What is needed: The answer must reproduce all of the data below exactly and contain no images.

(Dataset entries)
=======
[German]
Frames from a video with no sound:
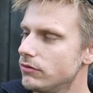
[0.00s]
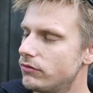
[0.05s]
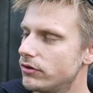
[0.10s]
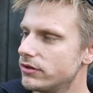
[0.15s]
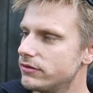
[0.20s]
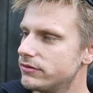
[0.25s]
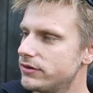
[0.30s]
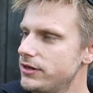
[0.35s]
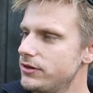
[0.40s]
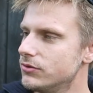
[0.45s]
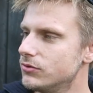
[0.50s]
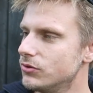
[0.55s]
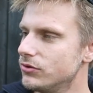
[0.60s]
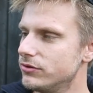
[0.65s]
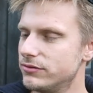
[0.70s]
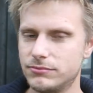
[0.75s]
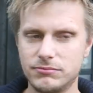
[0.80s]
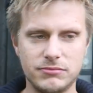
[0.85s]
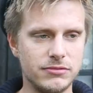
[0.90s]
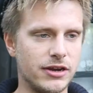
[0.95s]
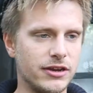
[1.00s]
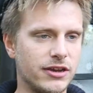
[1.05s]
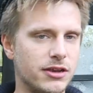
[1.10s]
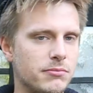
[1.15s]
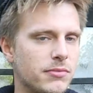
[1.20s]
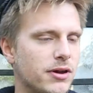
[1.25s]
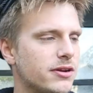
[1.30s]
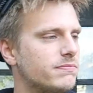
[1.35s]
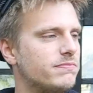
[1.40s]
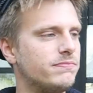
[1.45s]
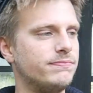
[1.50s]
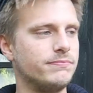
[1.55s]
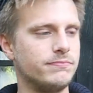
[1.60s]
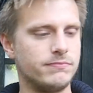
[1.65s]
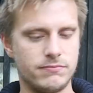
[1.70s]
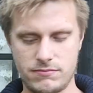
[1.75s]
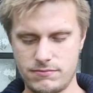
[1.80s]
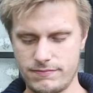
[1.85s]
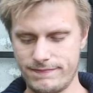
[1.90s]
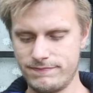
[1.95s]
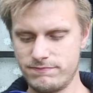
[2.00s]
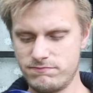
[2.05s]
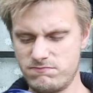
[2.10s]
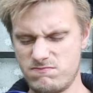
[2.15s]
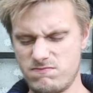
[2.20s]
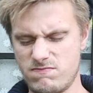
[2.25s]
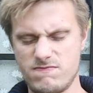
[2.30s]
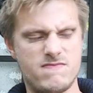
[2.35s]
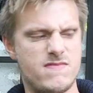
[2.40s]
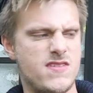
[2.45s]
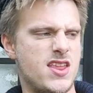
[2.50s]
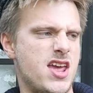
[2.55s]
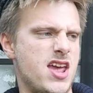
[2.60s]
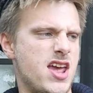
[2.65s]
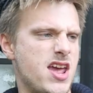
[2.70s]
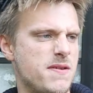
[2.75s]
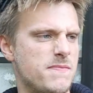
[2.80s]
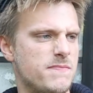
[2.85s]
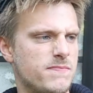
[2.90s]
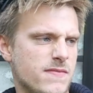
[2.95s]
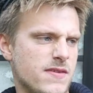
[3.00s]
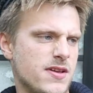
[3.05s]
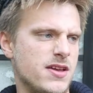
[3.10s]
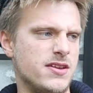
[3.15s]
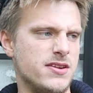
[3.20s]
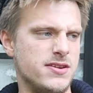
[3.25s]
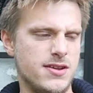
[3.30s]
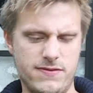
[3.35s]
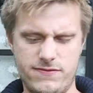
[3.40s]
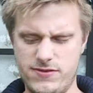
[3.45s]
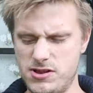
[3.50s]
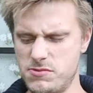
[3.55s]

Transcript: Wir wollen ins Kino. Und dann geht mein, nee, der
=======
Written response:
[German]
Frames from a video with no sound:
[0.00s]
[0.05s]
[0.10s]
[0.15s]
[0.20s]
[0.25s]
[0.30s]
[0.35s]
[0.40s]
[0.45s]
[0.50s]
[0.55s]
[0.60s]
[0.65s]
[0.70s]
[0.75s]
[0.80s]
[0.85s]
[0.90s]
[0.95s]
[1.00s]
[1.05s]
[1.10s]
[1.15s]
[1.20s]
[1.25s]
[1.30s]
[1.35s]
[1.40s]
[1.45s]
[1.50s]
[1.55s]
[1.60s]
[1.65s]
[1.70s]
[1.75s]
[1.80s]
[1.85s]
[1.90s]
[1.95s]
[2.00s]
[2.05s]
[2.10s]
[2.15s]
[2.20s]
[2.25s]
[2.30s]
[2.35s]
[2.40s]
[2.45s]
[2.50s]
[2.55s]
[2.60s]
[2.65s]
[2.70s]
[2.75s]
[2.80s]
[2.85s]
[2.90s]
[2.95s]
[3.00s]
[3.05s]
[3.10s]
[3.15s]
[3.20s]
[3.25s]
[3.30s]
[3.35s]
[3.40s]
[3.45s]
[3.50s]
[3.55s]

Transcript: Wir wollen ins Kino. Und dann geht mein, nee, der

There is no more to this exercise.